What this task involves –
Give the data again exactly, without images.

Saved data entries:
↓

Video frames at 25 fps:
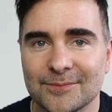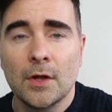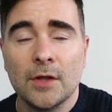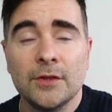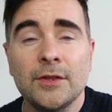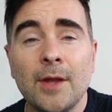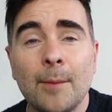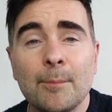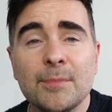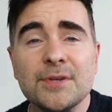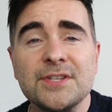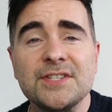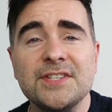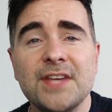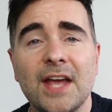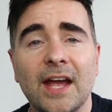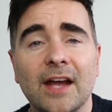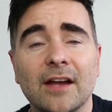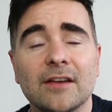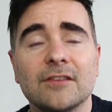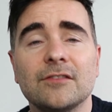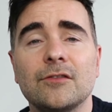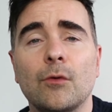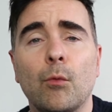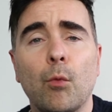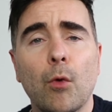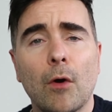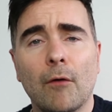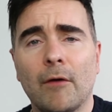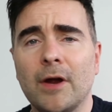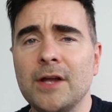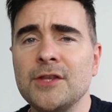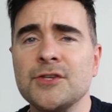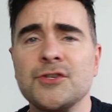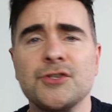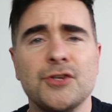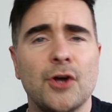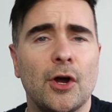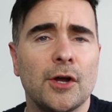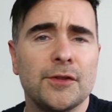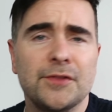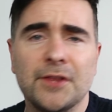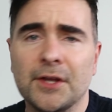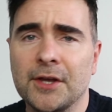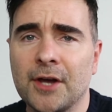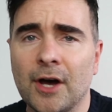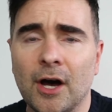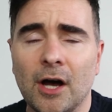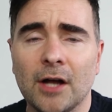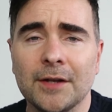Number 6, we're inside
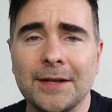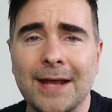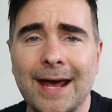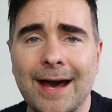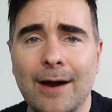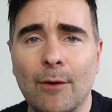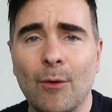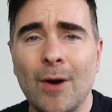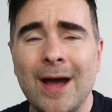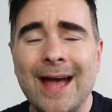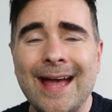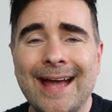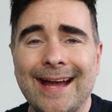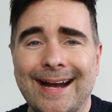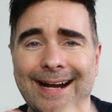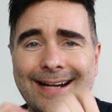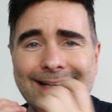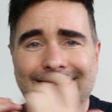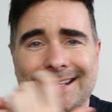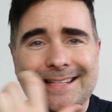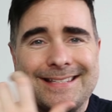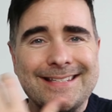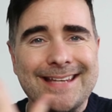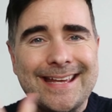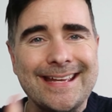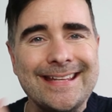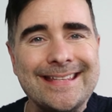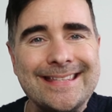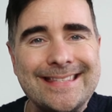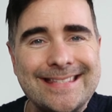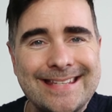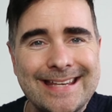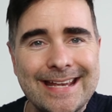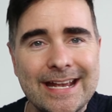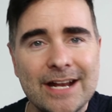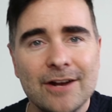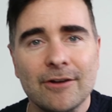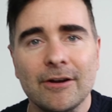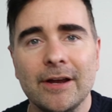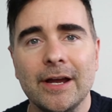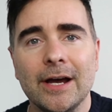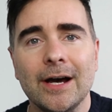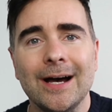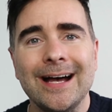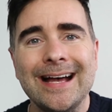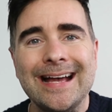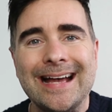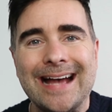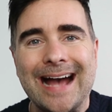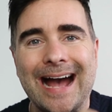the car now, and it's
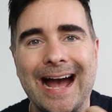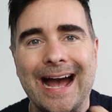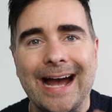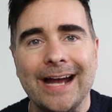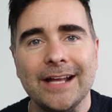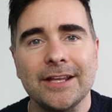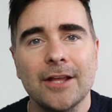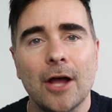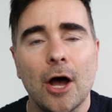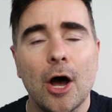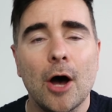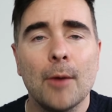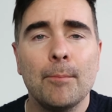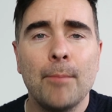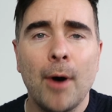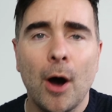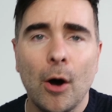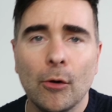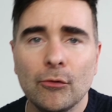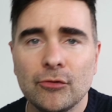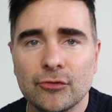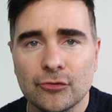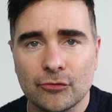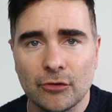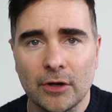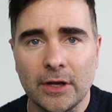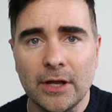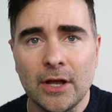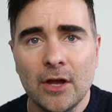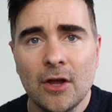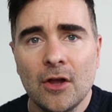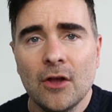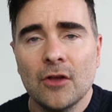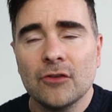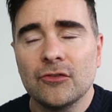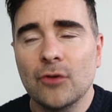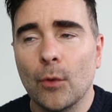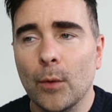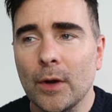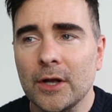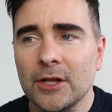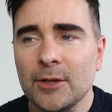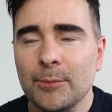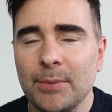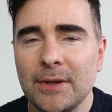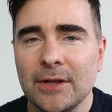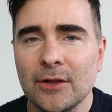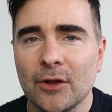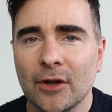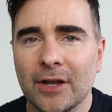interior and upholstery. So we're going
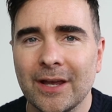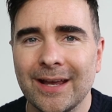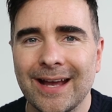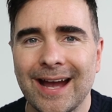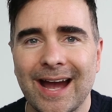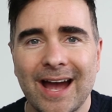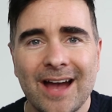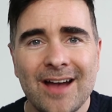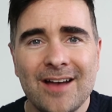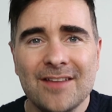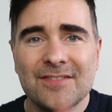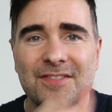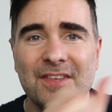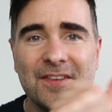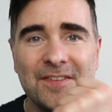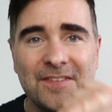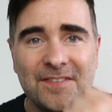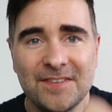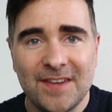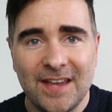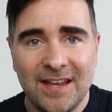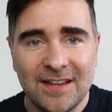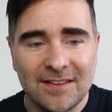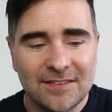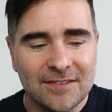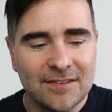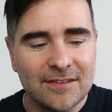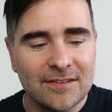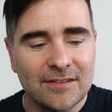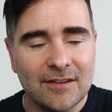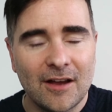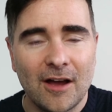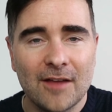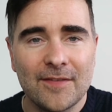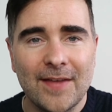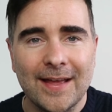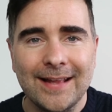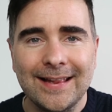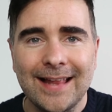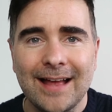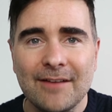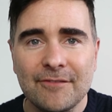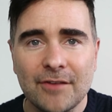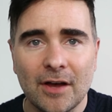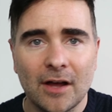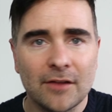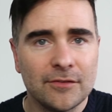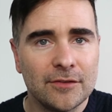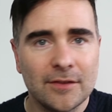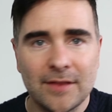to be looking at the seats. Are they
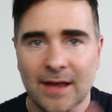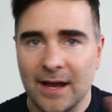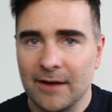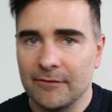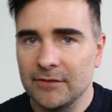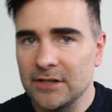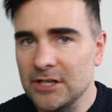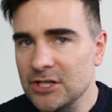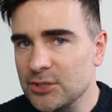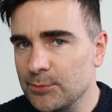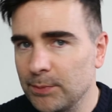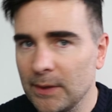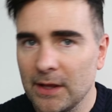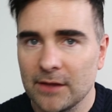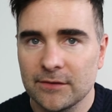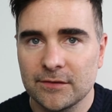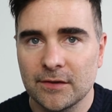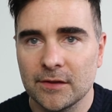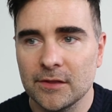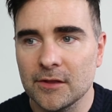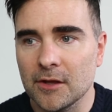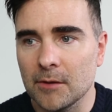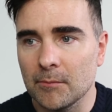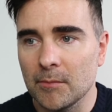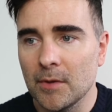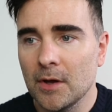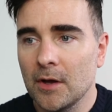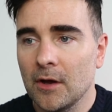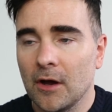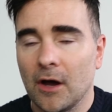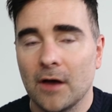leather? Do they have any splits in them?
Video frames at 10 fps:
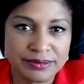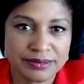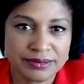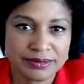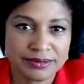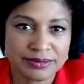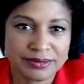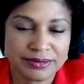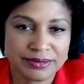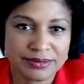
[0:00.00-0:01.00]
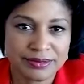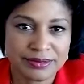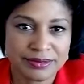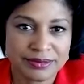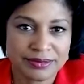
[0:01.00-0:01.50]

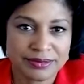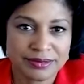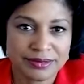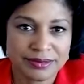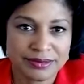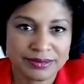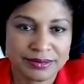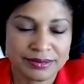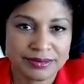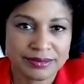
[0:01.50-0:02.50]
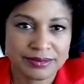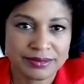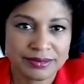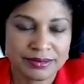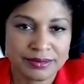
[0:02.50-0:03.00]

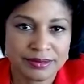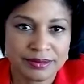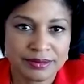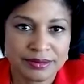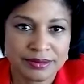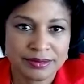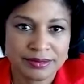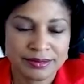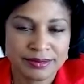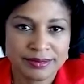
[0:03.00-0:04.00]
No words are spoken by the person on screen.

↑

Response box –
Video frames at 25 fps:
Number 6, we're inside
the car now, and it's
interior and upholstery. So we're going
to be looking at the seats. Are they
leather? Do they have any splits in them?
Video frames at 10 fps:
[0:00.00-0:01.00]
[0:01.00-0:01.50]

[0:01.50-0:02.50]
[0:02.50-0:03.00]

[0:03.00-0:04.00]
No words are spoken by the person on screen.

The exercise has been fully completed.